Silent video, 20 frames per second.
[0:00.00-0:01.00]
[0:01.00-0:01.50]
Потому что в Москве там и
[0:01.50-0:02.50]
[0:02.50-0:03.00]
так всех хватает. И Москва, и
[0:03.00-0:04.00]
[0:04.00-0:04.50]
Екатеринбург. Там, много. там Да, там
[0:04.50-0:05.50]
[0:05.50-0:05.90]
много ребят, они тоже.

+---+

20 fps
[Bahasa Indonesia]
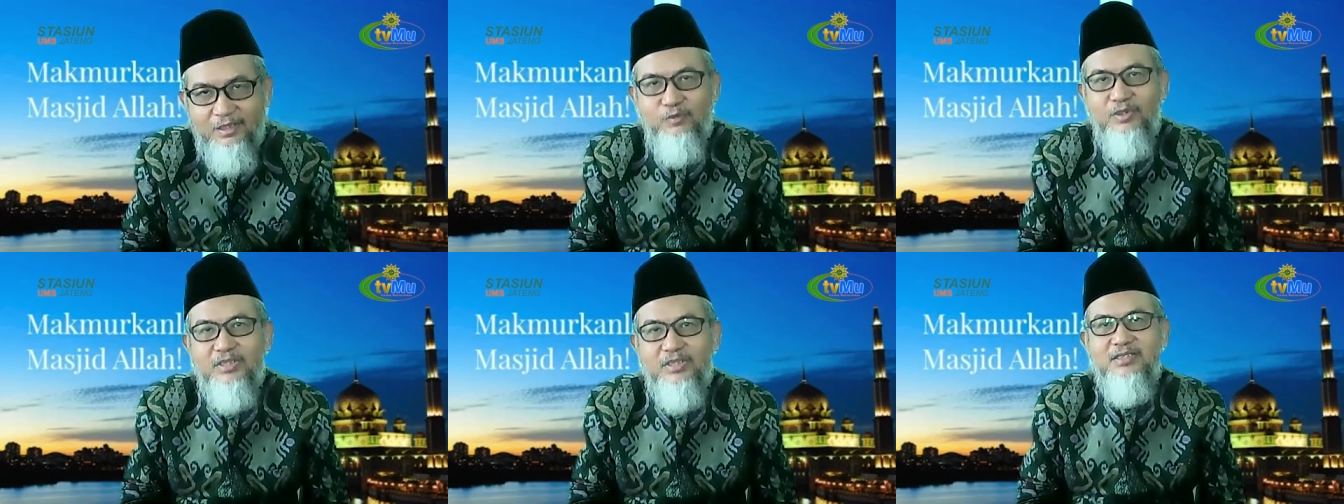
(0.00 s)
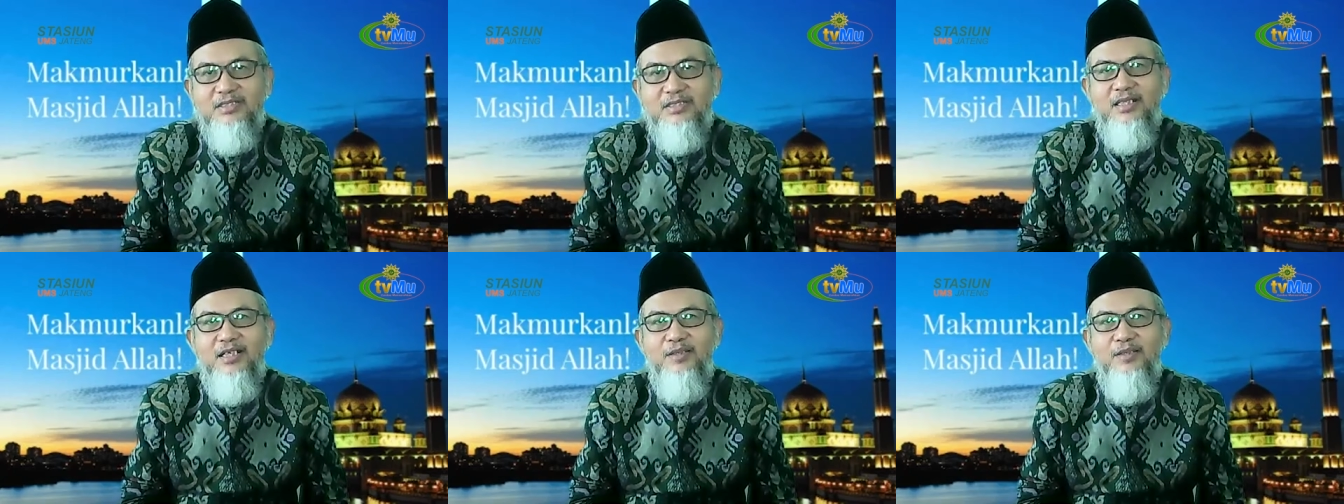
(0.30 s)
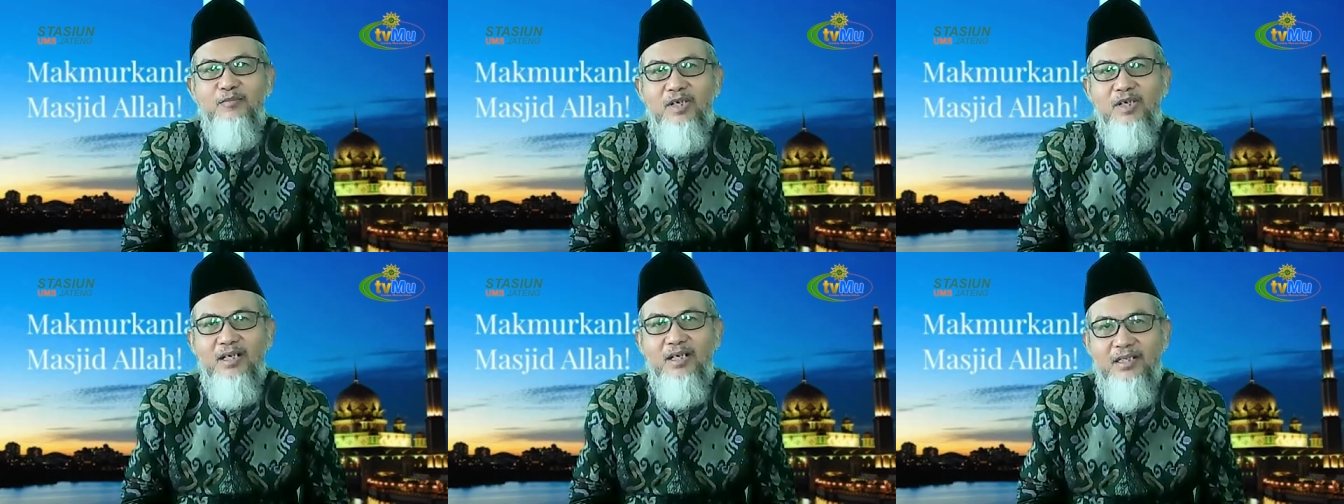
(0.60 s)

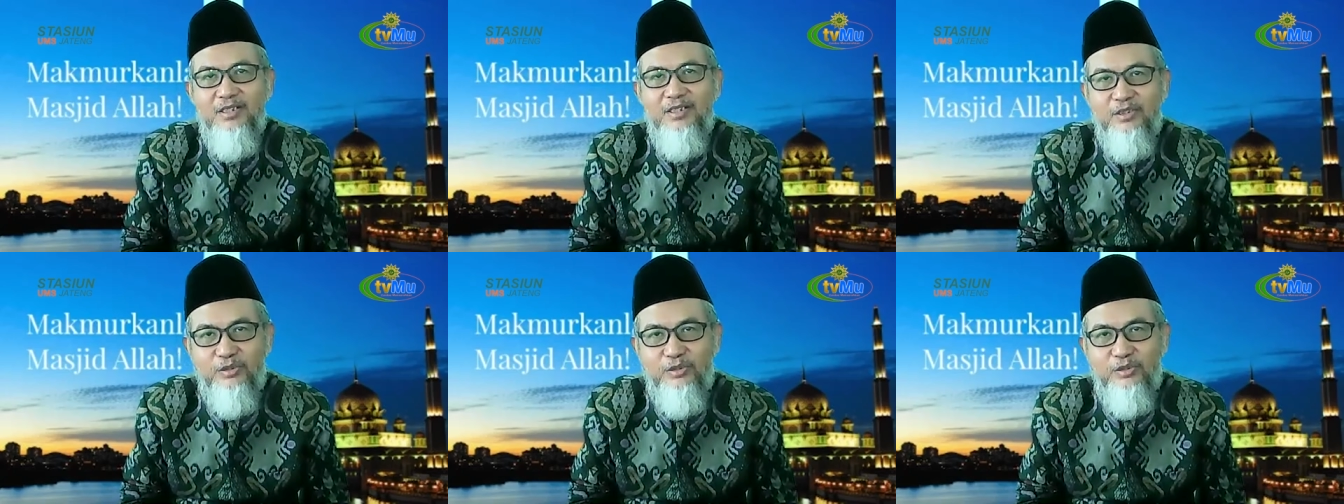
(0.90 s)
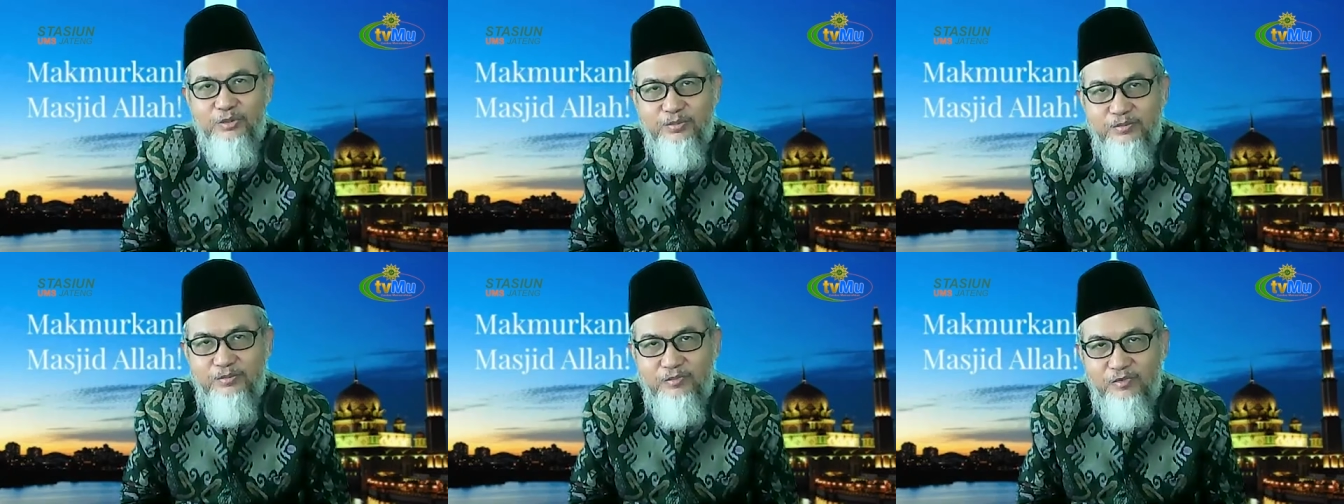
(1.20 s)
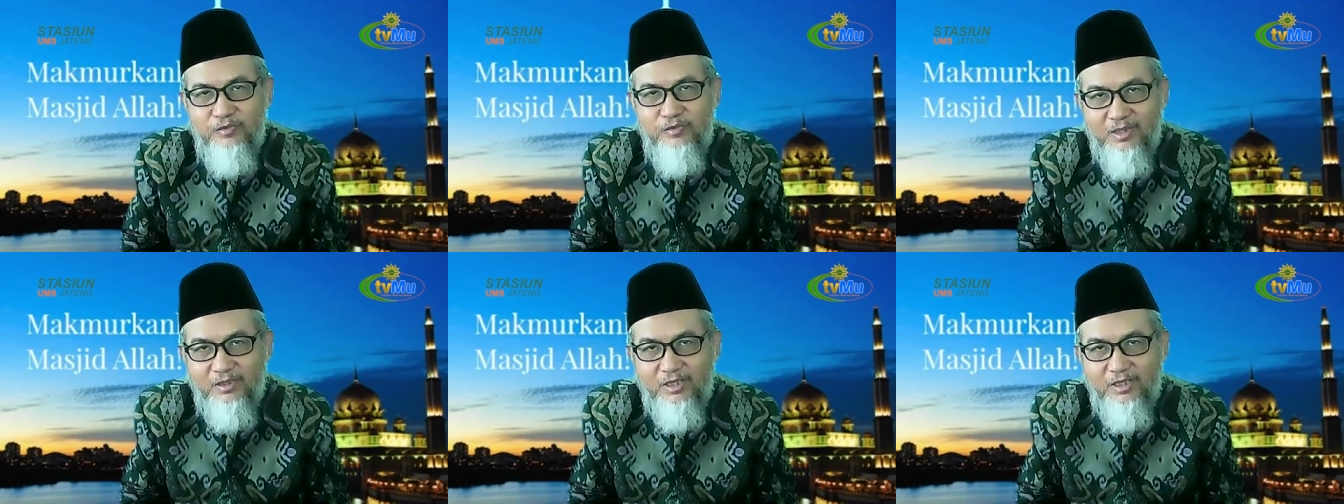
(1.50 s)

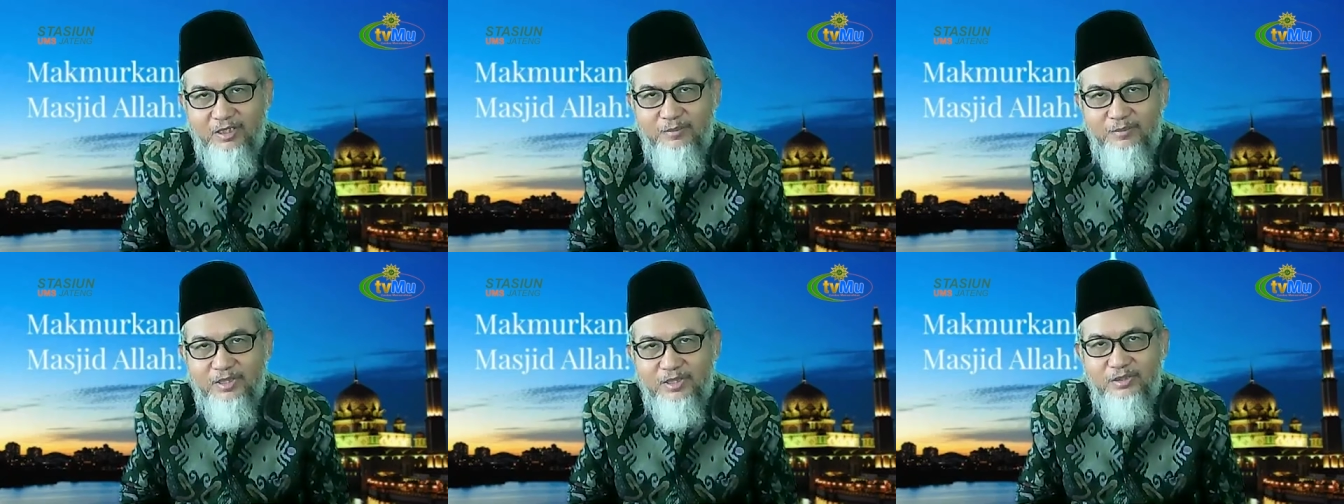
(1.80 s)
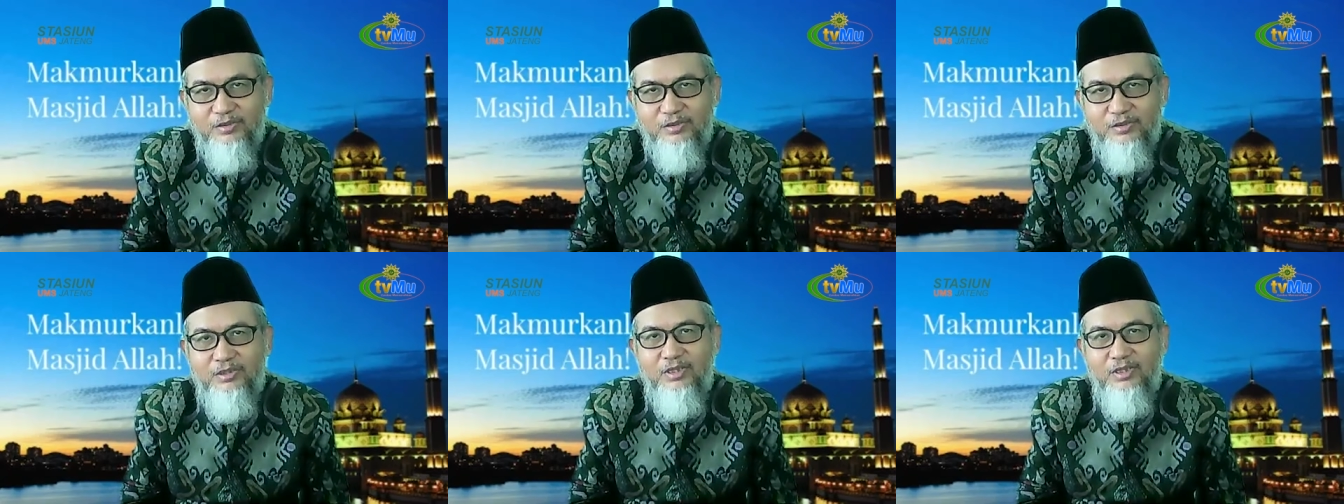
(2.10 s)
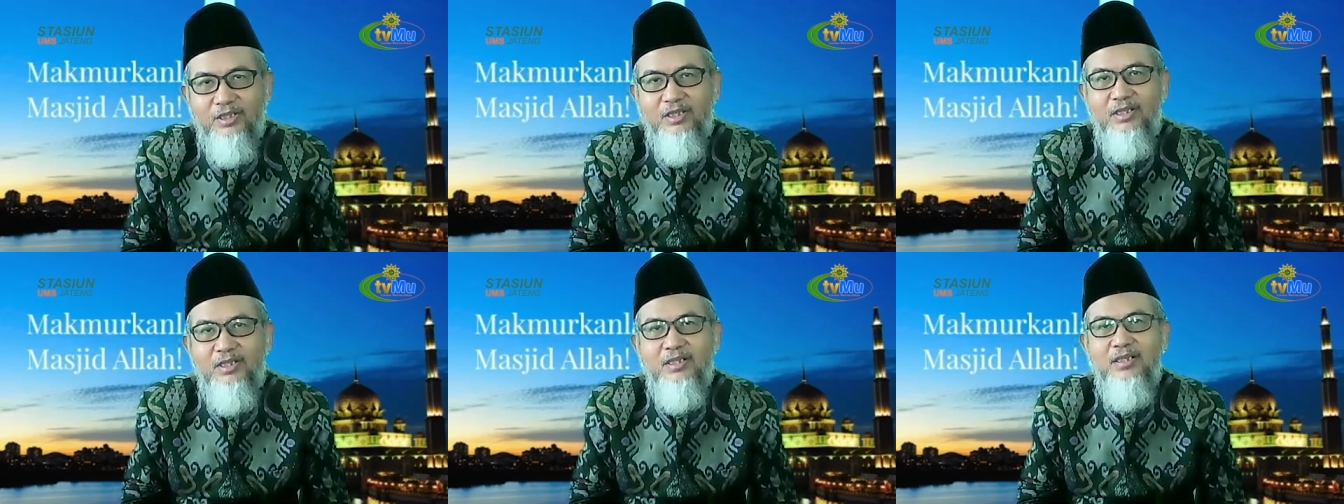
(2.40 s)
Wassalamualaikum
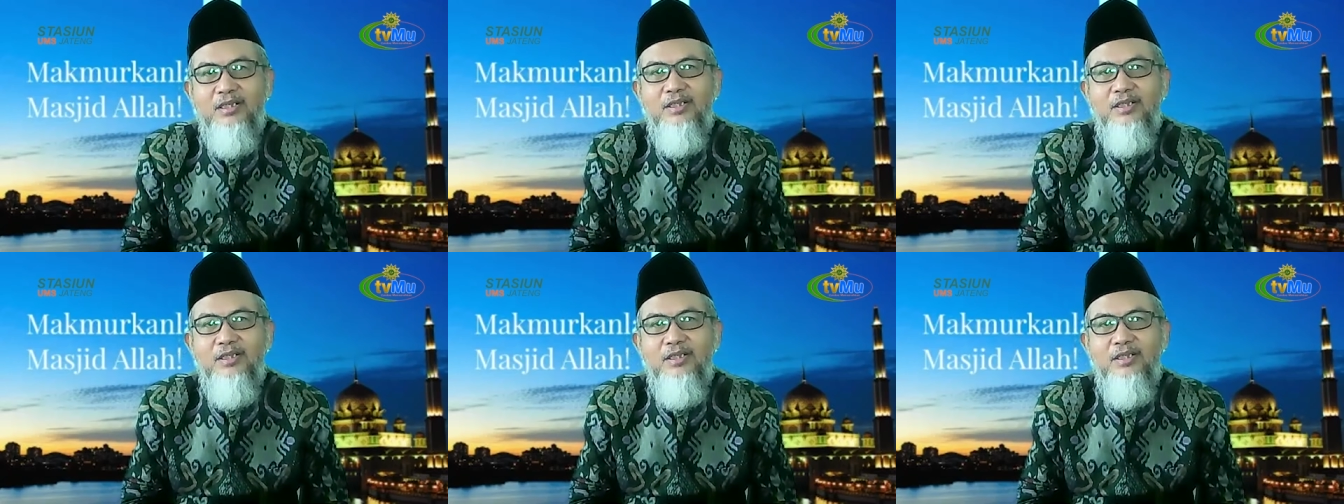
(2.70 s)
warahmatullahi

+---+

Reproduce exactly the entries above, limited to the lines from the one with "Silent video, 20 frames per second." through the one with "[0:04.50-0:05.50]", both included.

Silent video, 20 frames per second.
[0:00.00-0:01.00]
[0:01.00-0:01.50]
Потому что в Москве там и
[0:01.50-0:02.50]
[0:02.50-0:03.00]
так всех хватает. И Москва, и
[0:03.00-0:04.00]
[0:04.00-0:04.50]
Екатеринбург. Там, много. там Да, там
[0:04.50-0:05.50]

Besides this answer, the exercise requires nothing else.